[Buddha-l] Voltaire

Joy Vriens jvriens at free.fr
Fri Nov 9 05:42:25 MST 2007


Dan,
>I should add that Candide used to be one of my favorite books when I was a 
>teenager -- one of the first great satires I ever read. Competing popes in 
>Africa and various places, with their own progeny fighting for hegemony, 
>etc. The sort of "speech" Richard wouldn't approve of, but a very true and 
>funny exposé of the religious hypocrisies of the time. Like others of that 
>time (Hobbes, Spinoza, Leibniz, etc.), he favored a secular (in the meaning 
>that term had at that time) version of universal reason over the theocracies 
>of the day.
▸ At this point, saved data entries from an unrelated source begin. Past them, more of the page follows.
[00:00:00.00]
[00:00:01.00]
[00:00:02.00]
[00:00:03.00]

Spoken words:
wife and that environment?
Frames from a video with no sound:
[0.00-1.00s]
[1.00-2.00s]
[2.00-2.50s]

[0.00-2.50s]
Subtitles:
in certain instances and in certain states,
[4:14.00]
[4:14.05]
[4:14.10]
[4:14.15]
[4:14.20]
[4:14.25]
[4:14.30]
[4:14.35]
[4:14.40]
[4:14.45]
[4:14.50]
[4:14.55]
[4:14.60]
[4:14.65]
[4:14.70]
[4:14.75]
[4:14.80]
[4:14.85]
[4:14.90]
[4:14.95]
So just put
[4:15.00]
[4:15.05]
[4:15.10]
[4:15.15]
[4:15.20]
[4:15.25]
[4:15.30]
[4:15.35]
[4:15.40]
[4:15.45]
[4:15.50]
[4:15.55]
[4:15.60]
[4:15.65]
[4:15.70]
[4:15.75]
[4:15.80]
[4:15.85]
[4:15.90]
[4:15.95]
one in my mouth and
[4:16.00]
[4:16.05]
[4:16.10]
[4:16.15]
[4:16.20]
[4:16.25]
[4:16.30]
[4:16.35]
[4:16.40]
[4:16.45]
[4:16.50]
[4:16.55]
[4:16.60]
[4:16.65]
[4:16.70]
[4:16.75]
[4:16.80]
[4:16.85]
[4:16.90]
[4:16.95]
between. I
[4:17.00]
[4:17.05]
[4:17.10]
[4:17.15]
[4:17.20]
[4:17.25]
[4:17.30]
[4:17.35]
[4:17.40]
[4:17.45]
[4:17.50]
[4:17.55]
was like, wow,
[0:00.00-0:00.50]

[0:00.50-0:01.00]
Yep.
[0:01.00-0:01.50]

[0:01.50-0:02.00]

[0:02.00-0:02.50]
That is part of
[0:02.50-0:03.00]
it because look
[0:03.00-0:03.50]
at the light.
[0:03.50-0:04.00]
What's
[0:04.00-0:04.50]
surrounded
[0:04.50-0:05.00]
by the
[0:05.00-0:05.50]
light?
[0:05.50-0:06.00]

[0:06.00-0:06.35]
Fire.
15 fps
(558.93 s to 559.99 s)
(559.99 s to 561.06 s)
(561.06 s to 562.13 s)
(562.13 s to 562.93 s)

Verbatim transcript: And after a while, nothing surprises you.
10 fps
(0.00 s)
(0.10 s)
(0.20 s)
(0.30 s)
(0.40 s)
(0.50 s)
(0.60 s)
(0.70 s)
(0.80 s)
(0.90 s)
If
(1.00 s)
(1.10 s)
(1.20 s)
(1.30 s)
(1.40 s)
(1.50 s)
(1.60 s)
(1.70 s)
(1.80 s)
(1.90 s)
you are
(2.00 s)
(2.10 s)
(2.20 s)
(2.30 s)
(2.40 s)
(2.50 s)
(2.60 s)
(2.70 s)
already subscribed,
Leibniz in particular popularized the notion of East Asia as a 
>haven of enlightened reason, based on the reports he got from missionaries 
>about neo-confucianism. For Voltaire, it would be a sign of enlightened 
>reason to cross over a cross into a cross-free zone, i.e., some place where 
>reason rather than theocracy reigned. In that, he overestimated and 
>over-romanticized the situation in Japan -- ironic in the sense that 
>romanticism, the quest, etc., was the narrative folly Candide targeted. 
> 
>Or perhaps you read it differently... 

Looks like a good analysis. Last I read it was when I was a student of French literature in Utrecht (Netherlands). half of all the references and allusions went way over my head. I browse through some passages every now and then with lots of respect for the old Voltaire.